### Directions for this task
Restate every line below word for word, but drop each picture.

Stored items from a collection
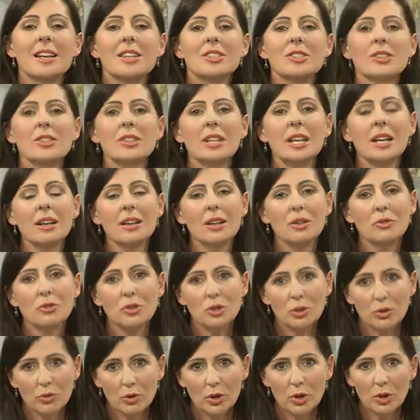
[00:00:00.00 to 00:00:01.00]
So now, if
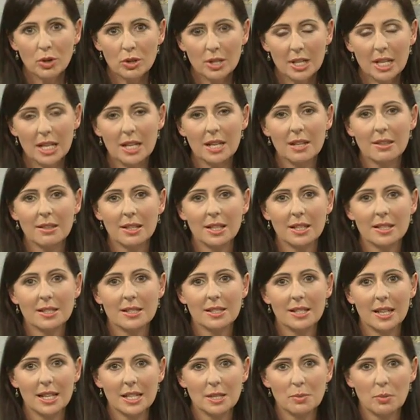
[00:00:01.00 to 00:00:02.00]
you've heard anything in
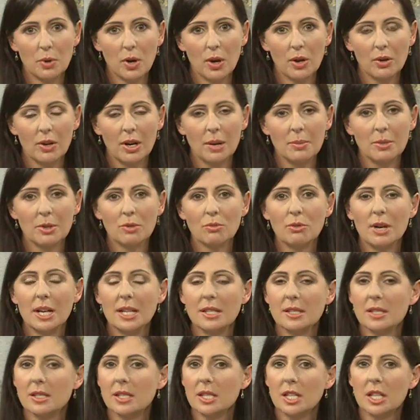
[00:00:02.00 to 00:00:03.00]
today's program that
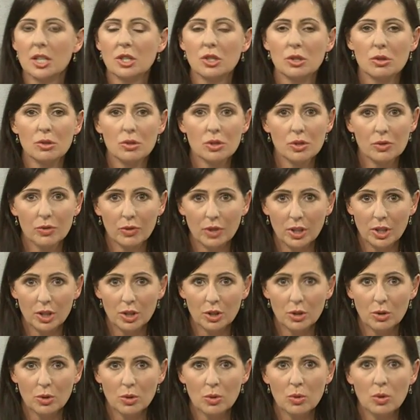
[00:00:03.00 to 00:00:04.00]
raises issues for
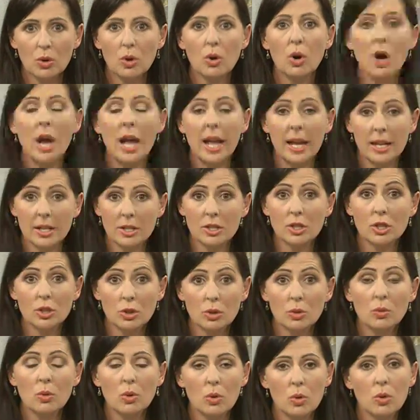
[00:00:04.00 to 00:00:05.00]
you
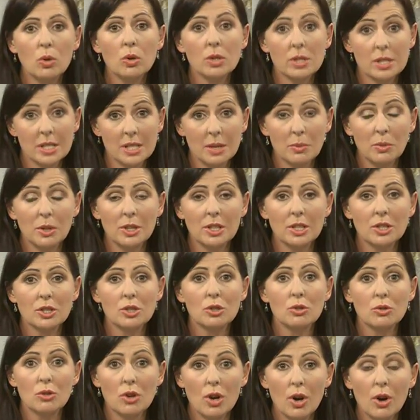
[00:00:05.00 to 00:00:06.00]
or someone that
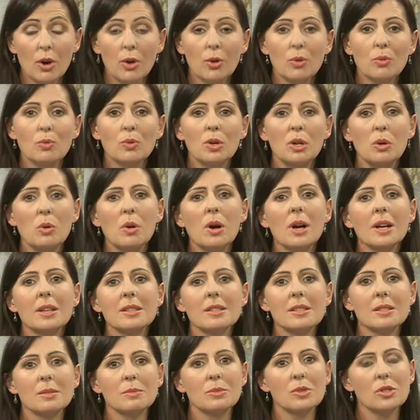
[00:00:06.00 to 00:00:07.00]
you know
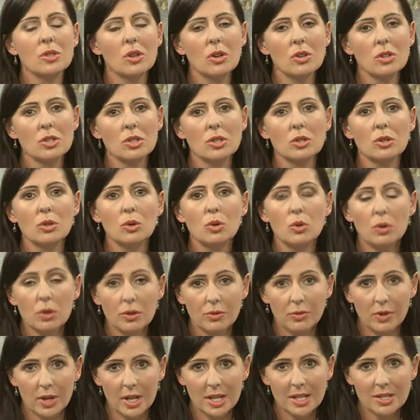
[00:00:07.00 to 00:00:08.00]
requires some social or
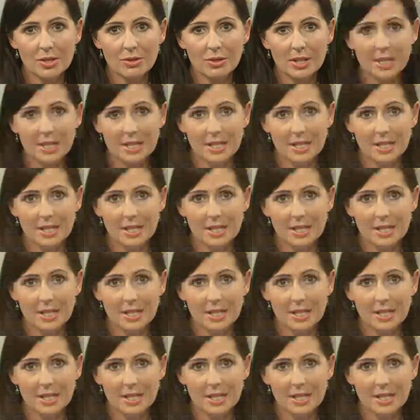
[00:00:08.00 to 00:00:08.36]
advisory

### Task output
[00:00:00.00 to 00:00:01.00]
So now, if
[00:00:01.00 to 00:00:02.00]
you've heard anything in
[00:00:02.00 to 00:00:03.00]
today's program that
[00:00:03.00 to 00:00:04.00]
raises issues for
[00:00:04.00 to 00:00:05.00]
you
[00:00:05.00 to 00:00:06.00]
or someone that
[00:00:06.00 to 00:00:07.00]
you know
[00:00:07.00 to 00:00:08.00]
requires some social or
[00:00:08.00 to 00:00:08.36]
advisory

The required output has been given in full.